TASK INSTRUCTIONS:
Exact repetition, pictures omitted: give every record below again.

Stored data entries

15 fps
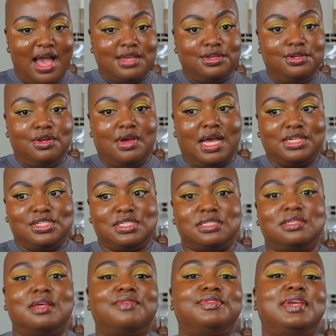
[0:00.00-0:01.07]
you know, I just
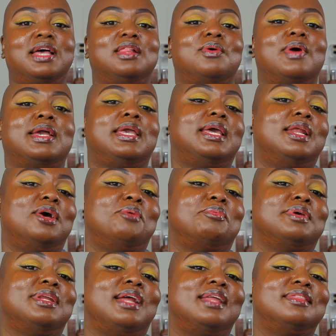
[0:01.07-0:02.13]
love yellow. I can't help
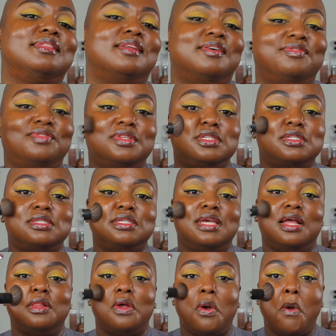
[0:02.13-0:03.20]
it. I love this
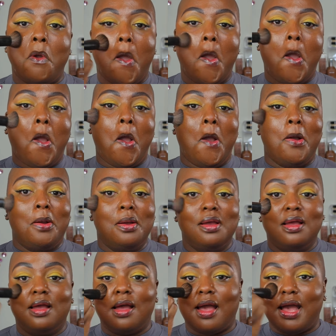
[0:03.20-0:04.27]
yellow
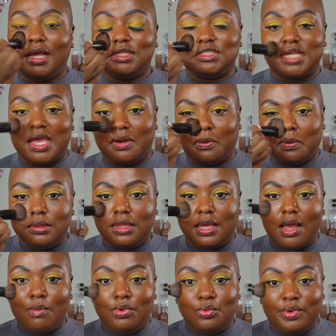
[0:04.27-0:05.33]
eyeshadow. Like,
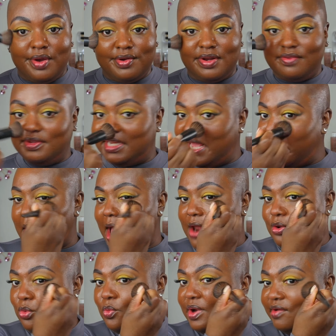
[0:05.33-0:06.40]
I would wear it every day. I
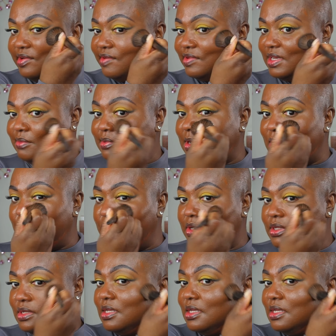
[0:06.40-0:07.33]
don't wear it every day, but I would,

ANSWER AREA:
15 fps
[0:00.00-0:01.07]
you know, I just
[0:01.07-0:02.13]
love yellow. I can't help
[0:02.13-0:03.20]
it. I love this
[0:03.20-0:04.27]
yellow
[0:04.27-0:05.33]
eyeshadow. Like,
[0:05.33-0:06.40]
I would wear it every day. I
[0:06.40-0:07.33]
don't wear it every day, but I would,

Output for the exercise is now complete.